Task item:
The records are to be copied word for word, and the pictures dropped.

Input data:
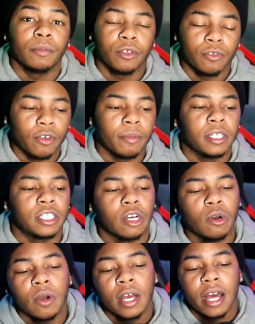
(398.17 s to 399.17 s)
You feel me?
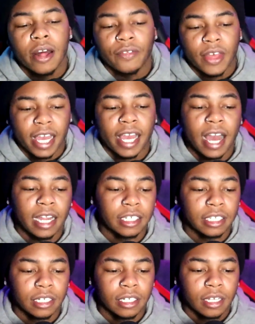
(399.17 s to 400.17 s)
So that kind
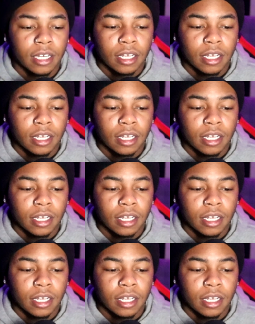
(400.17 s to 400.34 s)
of,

Task result:
(398.17 s to 399.17 s)
You feel me?
(399.17 s to 400.17 s)
So that kind
(400.17 s to 400.34 s)
of,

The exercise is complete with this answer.